Bleeding and Shock Flashcards
External Hemorrhage
A break in the skin. Capillaries ooze, veins flow, arteries spurt. Apply direct pressure.
Internal Hemorrhage
Not always obvious. Usually caused by blunt trauma. Rapid transport, immobilization of area and treatment of shock.
Trauma Triad of Death
Increased mortality rate in trauma patients who have:
Hypothermia, coagulopathy (can’t clot), and acidosis.
Cardiogenic Shock
Heart’s reduced ability to pump blood effectively. Myocardial infarctions, myocarditis, pulmonary embolism, arrhythmias.
Obstructive Shock
Blockage in the heart’s blood vessels affecting blood flow. Tension Pneumothorax, pericardial tamponade.
Hypovolemic Shock
Loss of blood volume. Can be Endogenous or Exogenous (Internal bleeding or external bleeding)

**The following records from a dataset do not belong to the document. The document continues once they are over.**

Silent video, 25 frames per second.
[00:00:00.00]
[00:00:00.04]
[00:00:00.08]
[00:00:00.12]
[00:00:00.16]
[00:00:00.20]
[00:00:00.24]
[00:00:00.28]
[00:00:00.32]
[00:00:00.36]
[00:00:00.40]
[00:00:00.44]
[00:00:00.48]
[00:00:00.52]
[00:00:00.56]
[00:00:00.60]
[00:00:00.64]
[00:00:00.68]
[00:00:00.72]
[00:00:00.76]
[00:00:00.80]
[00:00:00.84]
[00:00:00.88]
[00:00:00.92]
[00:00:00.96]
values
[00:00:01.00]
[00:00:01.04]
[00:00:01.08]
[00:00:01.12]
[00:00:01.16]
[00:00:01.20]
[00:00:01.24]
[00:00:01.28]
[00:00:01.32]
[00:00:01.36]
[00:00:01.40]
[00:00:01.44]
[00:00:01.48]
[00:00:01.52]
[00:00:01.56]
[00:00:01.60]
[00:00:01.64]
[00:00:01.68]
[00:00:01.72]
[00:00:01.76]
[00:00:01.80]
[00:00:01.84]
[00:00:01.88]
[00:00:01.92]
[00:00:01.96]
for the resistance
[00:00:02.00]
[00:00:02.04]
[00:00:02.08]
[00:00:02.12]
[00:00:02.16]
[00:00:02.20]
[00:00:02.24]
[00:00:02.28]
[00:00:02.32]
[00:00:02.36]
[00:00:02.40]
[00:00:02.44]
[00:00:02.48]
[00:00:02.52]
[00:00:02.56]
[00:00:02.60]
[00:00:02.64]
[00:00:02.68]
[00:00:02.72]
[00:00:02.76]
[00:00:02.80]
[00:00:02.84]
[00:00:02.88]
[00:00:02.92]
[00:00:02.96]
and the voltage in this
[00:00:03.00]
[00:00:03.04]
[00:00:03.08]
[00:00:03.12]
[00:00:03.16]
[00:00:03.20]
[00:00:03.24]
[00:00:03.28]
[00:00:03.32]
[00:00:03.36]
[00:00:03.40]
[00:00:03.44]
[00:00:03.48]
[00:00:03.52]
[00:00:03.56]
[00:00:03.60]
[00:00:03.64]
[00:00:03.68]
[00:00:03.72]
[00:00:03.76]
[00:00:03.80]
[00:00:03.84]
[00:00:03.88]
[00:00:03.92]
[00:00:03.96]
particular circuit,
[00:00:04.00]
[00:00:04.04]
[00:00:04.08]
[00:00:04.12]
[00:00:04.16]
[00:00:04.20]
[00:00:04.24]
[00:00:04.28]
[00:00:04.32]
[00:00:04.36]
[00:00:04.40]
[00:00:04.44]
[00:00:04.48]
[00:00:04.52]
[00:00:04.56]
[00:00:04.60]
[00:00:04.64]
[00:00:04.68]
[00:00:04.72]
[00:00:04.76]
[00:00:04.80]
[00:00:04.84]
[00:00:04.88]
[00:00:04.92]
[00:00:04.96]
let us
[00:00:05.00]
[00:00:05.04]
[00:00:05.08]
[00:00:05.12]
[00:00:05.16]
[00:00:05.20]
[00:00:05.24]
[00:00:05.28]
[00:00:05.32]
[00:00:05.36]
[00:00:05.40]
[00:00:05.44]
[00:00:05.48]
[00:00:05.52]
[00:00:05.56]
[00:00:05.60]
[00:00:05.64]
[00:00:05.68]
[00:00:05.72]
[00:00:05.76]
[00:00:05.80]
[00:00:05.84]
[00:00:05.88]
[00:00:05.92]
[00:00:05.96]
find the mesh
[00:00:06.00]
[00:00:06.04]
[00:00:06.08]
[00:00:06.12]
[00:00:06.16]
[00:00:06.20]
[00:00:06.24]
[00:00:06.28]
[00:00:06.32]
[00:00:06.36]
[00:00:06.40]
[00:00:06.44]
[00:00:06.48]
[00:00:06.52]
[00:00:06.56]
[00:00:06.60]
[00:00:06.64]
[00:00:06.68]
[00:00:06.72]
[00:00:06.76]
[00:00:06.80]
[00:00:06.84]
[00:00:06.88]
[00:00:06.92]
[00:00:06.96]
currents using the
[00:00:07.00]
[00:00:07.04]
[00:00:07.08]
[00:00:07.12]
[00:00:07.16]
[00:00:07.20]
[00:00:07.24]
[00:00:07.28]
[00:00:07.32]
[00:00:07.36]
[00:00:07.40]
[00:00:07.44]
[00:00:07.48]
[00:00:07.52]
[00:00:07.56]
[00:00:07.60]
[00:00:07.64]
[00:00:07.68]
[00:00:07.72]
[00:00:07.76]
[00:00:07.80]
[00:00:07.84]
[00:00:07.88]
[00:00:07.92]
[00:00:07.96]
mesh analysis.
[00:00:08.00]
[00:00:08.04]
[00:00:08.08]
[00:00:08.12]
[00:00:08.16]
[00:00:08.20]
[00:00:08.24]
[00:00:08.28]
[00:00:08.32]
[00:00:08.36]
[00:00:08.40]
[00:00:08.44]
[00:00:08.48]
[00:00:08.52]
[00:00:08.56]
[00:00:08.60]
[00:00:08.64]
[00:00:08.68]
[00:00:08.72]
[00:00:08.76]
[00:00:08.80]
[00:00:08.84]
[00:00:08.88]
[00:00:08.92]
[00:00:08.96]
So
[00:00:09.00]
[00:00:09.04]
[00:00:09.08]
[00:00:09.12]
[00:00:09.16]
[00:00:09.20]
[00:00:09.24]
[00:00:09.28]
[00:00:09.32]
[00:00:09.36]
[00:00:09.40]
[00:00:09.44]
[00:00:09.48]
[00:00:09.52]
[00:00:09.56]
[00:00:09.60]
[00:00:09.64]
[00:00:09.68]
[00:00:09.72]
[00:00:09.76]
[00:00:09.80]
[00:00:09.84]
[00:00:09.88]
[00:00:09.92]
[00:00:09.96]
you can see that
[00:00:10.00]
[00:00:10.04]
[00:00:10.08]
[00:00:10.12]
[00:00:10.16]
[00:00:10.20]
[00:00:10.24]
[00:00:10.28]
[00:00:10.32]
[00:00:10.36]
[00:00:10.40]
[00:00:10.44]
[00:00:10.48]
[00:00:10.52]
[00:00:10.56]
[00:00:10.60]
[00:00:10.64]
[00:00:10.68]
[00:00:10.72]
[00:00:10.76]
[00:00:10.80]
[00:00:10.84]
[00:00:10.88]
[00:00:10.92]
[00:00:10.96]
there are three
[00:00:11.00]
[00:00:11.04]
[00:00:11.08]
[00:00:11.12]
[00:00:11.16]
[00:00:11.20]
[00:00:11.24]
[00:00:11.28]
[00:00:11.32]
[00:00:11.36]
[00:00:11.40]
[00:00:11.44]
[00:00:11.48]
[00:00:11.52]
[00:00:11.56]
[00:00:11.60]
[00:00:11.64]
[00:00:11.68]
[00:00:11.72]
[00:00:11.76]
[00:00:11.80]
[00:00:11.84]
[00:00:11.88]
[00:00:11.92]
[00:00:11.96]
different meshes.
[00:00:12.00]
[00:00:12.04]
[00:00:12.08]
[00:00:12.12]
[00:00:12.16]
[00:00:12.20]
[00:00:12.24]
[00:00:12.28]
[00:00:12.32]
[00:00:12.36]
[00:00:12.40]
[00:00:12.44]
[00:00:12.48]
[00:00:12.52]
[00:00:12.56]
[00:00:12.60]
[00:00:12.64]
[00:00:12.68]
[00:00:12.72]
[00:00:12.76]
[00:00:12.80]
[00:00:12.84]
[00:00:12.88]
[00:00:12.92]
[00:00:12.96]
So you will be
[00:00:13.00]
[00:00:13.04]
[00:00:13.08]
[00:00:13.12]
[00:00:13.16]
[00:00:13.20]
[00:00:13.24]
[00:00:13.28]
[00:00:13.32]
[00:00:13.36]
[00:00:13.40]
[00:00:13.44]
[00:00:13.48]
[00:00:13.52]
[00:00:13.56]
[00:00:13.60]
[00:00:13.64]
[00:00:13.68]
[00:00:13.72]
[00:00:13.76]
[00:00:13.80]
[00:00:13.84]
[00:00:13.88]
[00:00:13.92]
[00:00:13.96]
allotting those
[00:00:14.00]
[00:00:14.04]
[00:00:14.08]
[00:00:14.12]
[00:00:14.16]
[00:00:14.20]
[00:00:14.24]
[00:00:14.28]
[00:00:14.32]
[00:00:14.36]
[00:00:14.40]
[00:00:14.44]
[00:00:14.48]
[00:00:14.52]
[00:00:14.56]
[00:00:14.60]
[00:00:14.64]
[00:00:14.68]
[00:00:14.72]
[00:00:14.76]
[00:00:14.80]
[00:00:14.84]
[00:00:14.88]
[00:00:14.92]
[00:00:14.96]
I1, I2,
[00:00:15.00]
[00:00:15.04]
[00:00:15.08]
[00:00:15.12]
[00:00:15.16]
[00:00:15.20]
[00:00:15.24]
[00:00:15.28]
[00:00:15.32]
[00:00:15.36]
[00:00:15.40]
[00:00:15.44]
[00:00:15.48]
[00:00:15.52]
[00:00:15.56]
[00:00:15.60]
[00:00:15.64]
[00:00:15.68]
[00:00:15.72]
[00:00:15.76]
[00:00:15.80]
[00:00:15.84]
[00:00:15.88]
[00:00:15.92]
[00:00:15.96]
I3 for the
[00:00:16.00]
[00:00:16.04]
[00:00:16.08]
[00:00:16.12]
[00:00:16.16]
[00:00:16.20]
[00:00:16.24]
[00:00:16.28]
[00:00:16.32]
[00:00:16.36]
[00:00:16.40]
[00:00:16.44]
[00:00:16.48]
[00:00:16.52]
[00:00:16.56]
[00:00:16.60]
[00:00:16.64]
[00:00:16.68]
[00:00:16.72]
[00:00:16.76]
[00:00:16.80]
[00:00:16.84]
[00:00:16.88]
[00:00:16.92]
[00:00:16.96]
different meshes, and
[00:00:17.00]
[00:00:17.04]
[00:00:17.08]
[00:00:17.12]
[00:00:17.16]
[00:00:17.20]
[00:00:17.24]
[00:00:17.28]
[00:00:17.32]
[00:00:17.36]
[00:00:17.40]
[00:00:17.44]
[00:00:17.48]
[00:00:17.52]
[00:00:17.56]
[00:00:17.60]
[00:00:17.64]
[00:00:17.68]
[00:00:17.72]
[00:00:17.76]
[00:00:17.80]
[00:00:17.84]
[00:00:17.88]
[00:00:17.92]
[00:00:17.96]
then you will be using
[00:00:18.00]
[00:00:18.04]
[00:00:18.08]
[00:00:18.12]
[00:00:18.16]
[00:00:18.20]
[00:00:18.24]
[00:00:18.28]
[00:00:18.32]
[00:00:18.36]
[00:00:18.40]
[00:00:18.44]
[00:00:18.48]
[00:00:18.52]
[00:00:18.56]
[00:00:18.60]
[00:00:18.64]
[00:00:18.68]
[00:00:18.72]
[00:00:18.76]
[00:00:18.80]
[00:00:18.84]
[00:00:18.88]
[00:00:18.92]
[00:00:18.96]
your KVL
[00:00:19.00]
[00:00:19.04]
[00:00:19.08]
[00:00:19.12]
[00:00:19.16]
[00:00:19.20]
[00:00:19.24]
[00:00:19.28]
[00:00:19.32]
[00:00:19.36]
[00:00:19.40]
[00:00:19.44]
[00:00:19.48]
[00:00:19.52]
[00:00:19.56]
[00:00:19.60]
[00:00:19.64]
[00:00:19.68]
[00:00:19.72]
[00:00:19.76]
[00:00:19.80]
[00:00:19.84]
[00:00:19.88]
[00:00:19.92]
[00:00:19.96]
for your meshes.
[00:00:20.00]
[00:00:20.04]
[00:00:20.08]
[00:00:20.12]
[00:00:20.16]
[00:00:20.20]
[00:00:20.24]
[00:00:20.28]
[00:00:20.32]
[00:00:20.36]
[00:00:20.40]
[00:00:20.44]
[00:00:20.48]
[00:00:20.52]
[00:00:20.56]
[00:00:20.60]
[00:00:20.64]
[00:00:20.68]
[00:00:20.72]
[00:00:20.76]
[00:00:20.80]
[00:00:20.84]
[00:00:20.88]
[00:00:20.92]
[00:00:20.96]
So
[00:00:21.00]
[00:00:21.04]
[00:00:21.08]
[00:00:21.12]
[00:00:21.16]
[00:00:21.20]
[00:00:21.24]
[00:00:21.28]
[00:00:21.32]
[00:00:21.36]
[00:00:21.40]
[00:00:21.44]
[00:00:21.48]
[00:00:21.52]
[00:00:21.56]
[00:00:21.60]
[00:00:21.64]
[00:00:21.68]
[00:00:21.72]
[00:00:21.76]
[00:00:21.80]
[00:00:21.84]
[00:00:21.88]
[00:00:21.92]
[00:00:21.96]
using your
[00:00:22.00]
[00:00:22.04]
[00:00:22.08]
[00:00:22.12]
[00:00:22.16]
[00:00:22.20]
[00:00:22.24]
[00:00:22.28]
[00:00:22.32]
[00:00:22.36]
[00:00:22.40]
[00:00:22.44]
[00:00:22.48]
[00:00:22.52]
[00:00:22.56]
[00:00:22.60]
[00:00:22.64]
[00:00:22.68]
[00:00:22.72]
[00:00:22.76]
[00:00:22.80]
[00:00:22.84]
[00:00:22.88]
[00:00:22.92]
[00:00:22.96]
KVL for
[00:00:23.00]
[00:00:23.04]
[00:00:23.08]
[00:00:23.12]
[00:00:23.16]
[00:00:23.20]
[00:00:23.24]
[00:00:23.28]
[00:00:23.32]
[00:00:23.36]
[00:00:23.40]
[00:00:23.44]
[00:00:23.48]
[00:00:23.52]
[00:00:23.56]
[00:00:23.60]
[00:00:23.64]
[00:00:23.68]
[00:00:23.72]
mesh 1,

Distributive Shock (3 kinds)
Septic, Neurogenic, Anaphylactic
Septic Shock
Widespread infection. Inflammatory-immune response causes increased permeability of the capillaries and vasodilation.
Neurogenic Shock
Injury to the spine, resulting in loss of control - vasodilation. No loss of blood, but organs are not being perfused. Bradycardia and lack of sweat below the injury point is a symptom.
Anaphylactic Shock
Upon sensitization to allergen, histamine and vasodilators are released. Bronchoconstriction and leaking of interstitial fluids lead to swelling and wheezing sounds commonly associated with severe allergic attacks.
Angioedema (IV)
Fluid building up in the subcutaneous area as a reaction to an allergen. Not usually dangerous, unless it affects airway.
3 Levels of Shock
Compensated (alert), decompensated (altered LOC), irreversible.
Stage 1+2 Hemorrhage
15% blood loss ; 15-30% blood loss
BP normal ; BP normal
Pulse >100 ; Pulse >100
RR normal ; RR elevated
Alert but anxious (slight to mild)
Stage 3 Hemorrhage
30-40% blood loss
BP down
Pulse >120
RR high
Confused
Stage 4 Hemorrhage
40+% blood loss
BP extremely low
Pulse >140
RR >40
Confused and lethargic
Compensated Shock
Vitals will seem more normal. Tachycardia, less urination, thirst, anxiety, decreased CO (ex: 105/90). Baroreceptors pick up lowered BP and begins compensatory stage to keep organs perfused.
Decompensated Shock
The classic shock. When the body can’t compensate anymore - BP drops, tachypnea, tachycardia but weak, cold skin/extremities, possibly altered LOC.
Permissive Hypotension
In some hemorrhage patients, administering boluses of fluid just up to 80/90 systolic is beneficial (when the distal pulses return) because higher blood pressure could aggravate bleeding or dislodge clots trying to form.
Baroreceptors
Detects changes in BP and sends out signals to increase or decrease BP as needed. Located in the aorta and carotid arteries.
Chemoreceptors
Detects change in pH and sends signals to the medulla to adjust with buffers. Located in the aorta and carotid arteries.